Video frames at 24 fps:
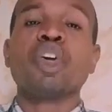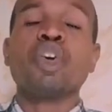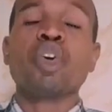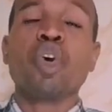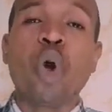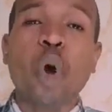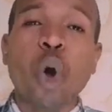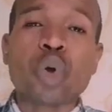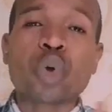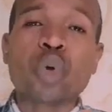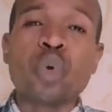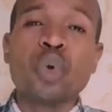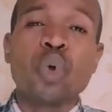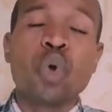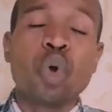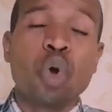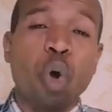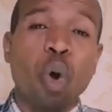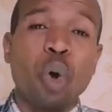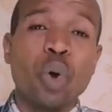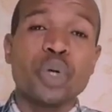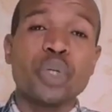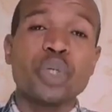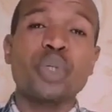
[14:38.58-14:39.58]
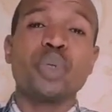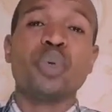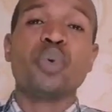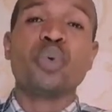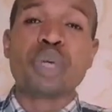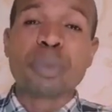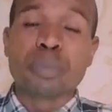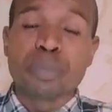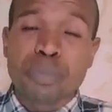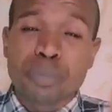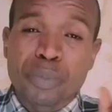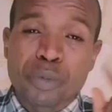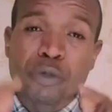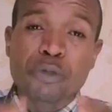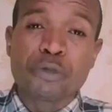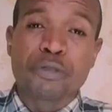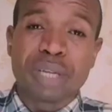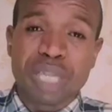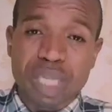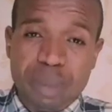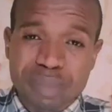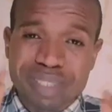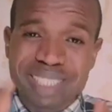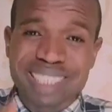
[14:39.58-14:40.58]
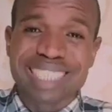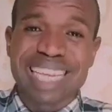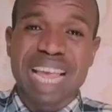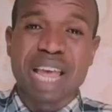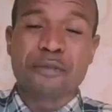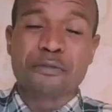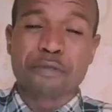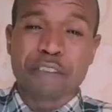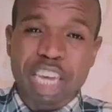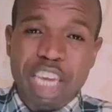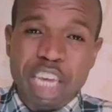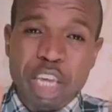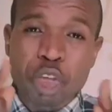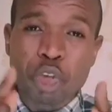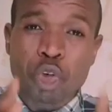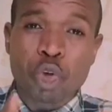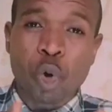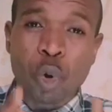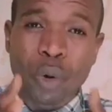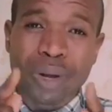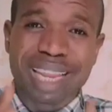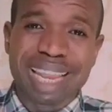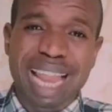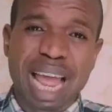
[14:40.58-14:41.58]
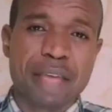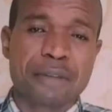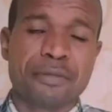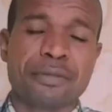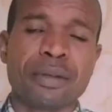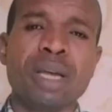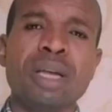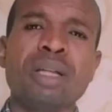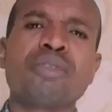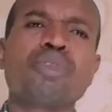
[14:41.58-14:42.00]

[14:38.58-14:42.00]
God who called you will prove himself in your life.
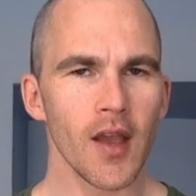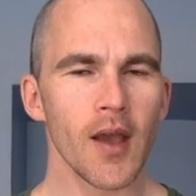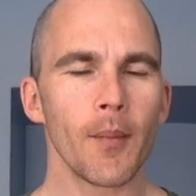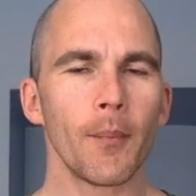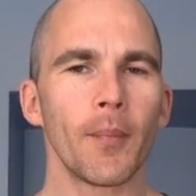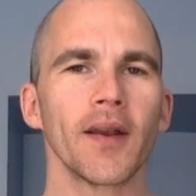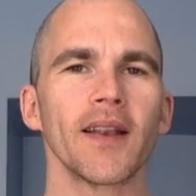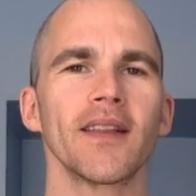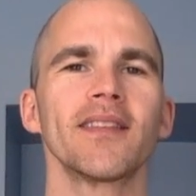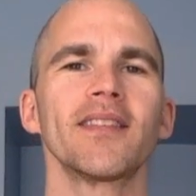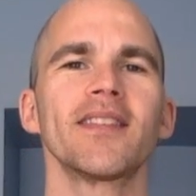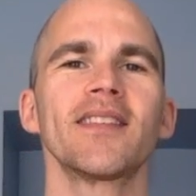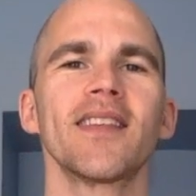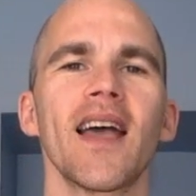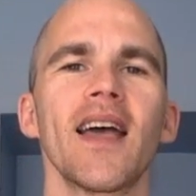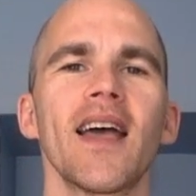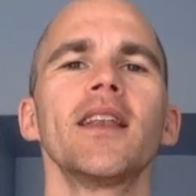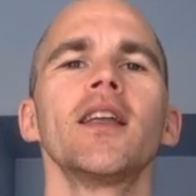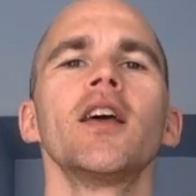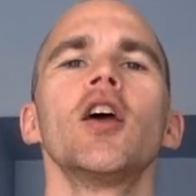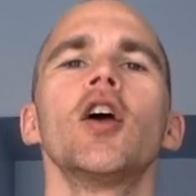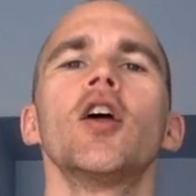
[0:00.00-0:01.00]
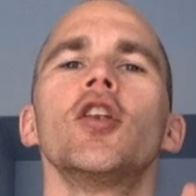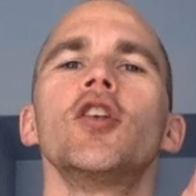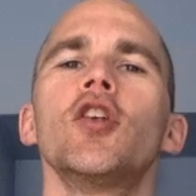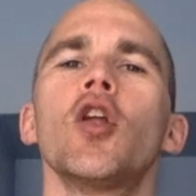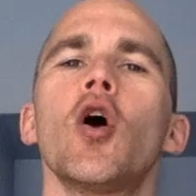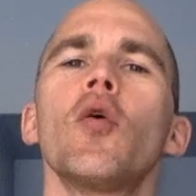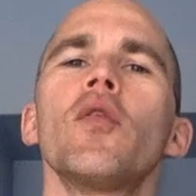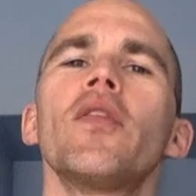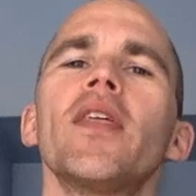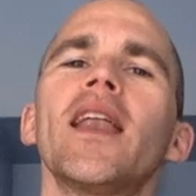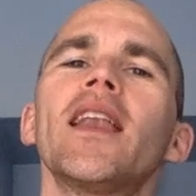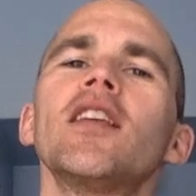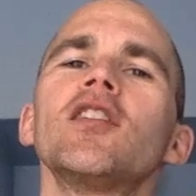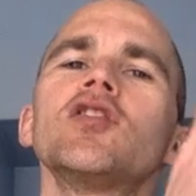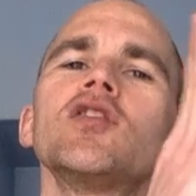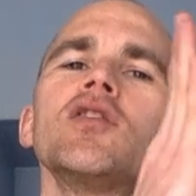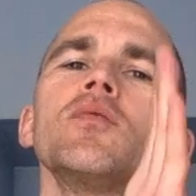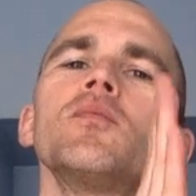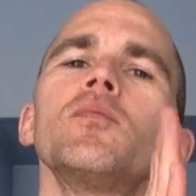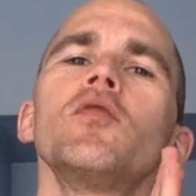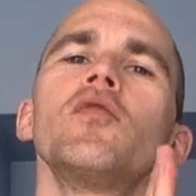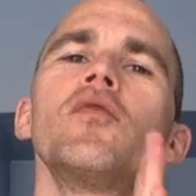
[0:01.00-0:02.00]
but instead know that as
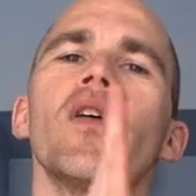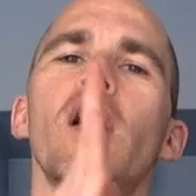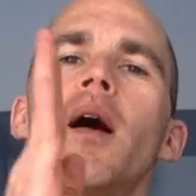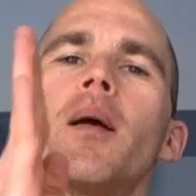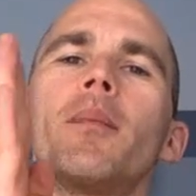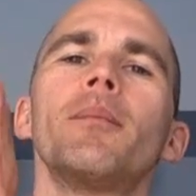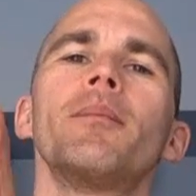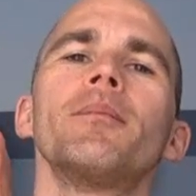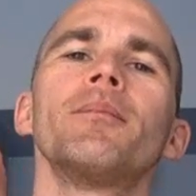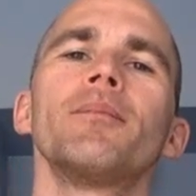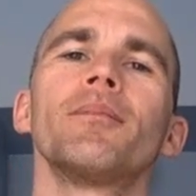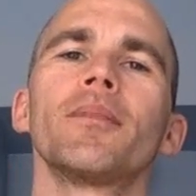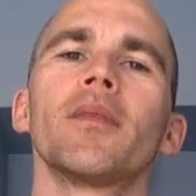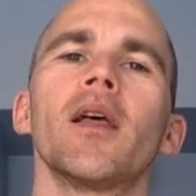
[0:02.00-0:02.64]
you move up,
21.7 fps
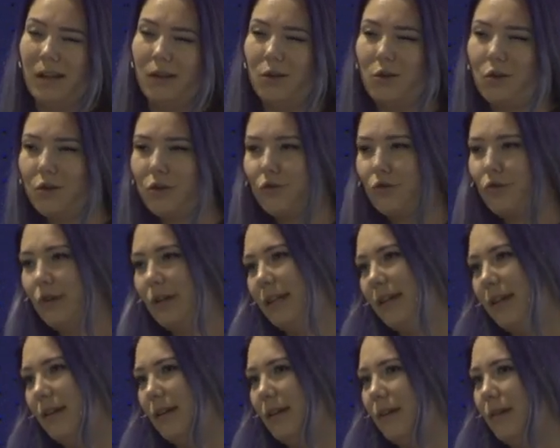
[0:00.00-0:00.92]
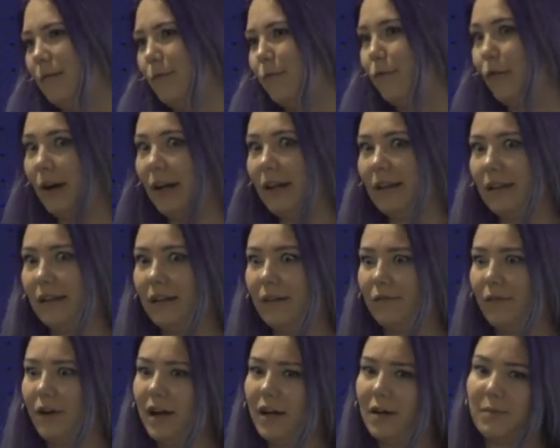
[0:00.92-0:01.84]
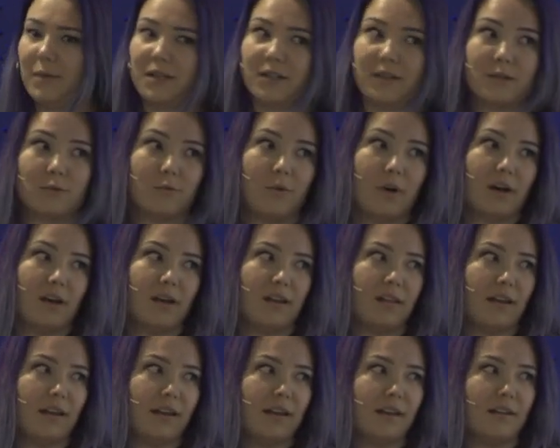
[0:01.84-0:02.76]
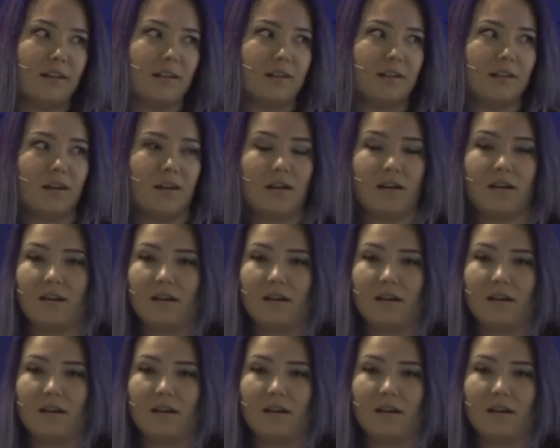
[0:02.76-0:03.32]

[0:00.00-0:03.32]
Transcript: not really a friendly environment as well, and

::::

The records above are to be transcribed word for word. Skip the images.

Task answer =>
Video frames at 24 fps:
[14:38.58-14:39.58]
[14:39.58-14:40.58]
[14:40.58-14:41.58]
[14:41.58-14:42.00]

[14:38.58-14:42.00]
God who called you will prove himself in your life.
[0:00.00-0:01.00]
[0:01.00-0:02.00]
but instead know that as
[0:02.00-0:02.64]
you move up,
21.7 fps
[0:00.00-0:00.92]
[0:00.92-0:01.84]
[0:01.84-0:02.76]
[0:02.76-0:03.32]

[0:00.00-0:03.32]
Transcript: not really a friendly environment as well, and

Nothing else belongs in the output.